Effects of microbial inoculants combined with maize straw on physicochemical properties and microbial community structure in black soil during soybean growth
This paper is not about microplastics; it examines how combining microbial inoculants with maize straw as a soil amendment improves soybean yield and soil microbial diversity.
[Characterization of Microplastics and Diazotrophic Community in Greenhouse Soils with Vegetable Planting Ages in Karst Areas].
Researchers characterised microplastics and nitrogen-fixing (diazotrophic) bacterial communities in greenhouse soils from vegetable fields of different planting ages in a karst area of China. Older cultivation soils had higher MP accumulation and distinct diazotroph community structures, suggesting long-term plastic mulch use progressively alters soil nitrogen fixation ecology.

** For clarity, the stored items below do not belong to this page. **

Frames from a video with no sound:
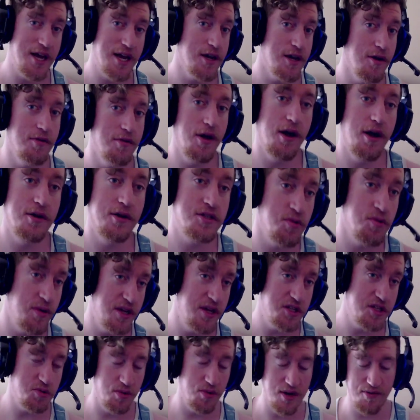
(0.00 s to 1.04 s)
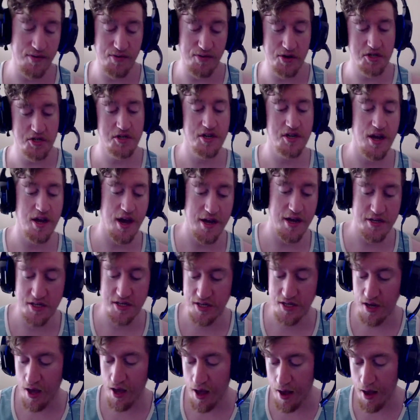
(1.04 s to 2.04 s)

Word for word: go there. 2020 vision, guys.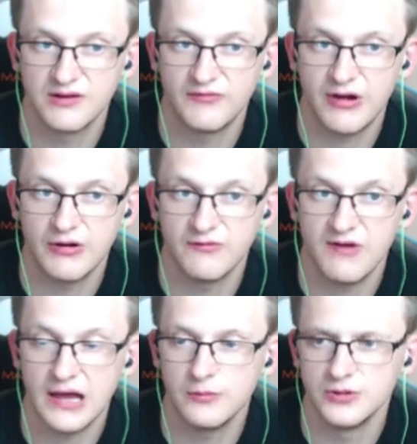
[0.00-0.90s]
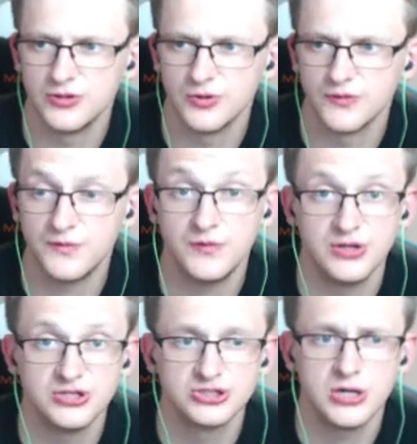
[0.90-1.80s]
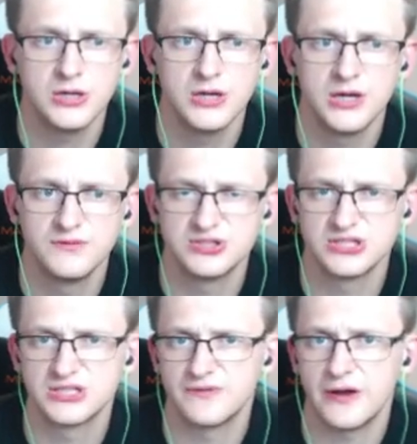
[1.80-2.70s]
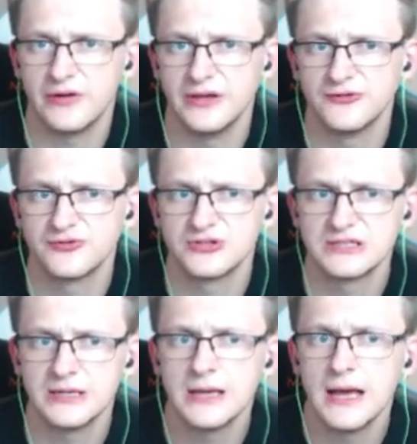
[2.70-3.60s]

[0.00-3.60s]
very viable new finisher, which is very interesting.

Key factors and mechanisms of microplastics’ effects on soil nitrogen transformation: A review
This review systematically analyzed how microplastics affect nitrogen transformation processes in soil. Researchers found that the size, shape, concentration, and polymer type of microplastics all influence soil nitrogen cycling through changes to microbial communities, soil structure, and enzyme activity. The study identifies key knowledge gaps and recommends standardized research approaches to better predict how microplastic pollution will alter soil nutrient dynamics.
Illuminating the nexus between non-biodegradable microplastics and soil nitrogen dynamics: A modulation through plant-derived organic matter
This research examined how different vegetation types (shrub, grassland, and bare soil) influence the impact of polystyrene microplastics on nitrogen cycling in soil. Microplastics disrupted nitrogen processes across all vegetation types, but shrub soils showed greater resistance, while grassland soils were most vulnerable to disruption of nitrogen-fixing microbial communities. Since nitrogen cycling is fundamental to soil fertility and plant growth, this finding has implications for agricultural lands where microplastic contamination from plastic mulch films is increasingly common.
Soil horizons regulate bacterial community structure and functions in Dabie Mountain of the East China
This paper is not relevant to microplastics research — it examines how soil horizon depth influences bacterial community structure and nutrient cycling functions in mountain forest soils.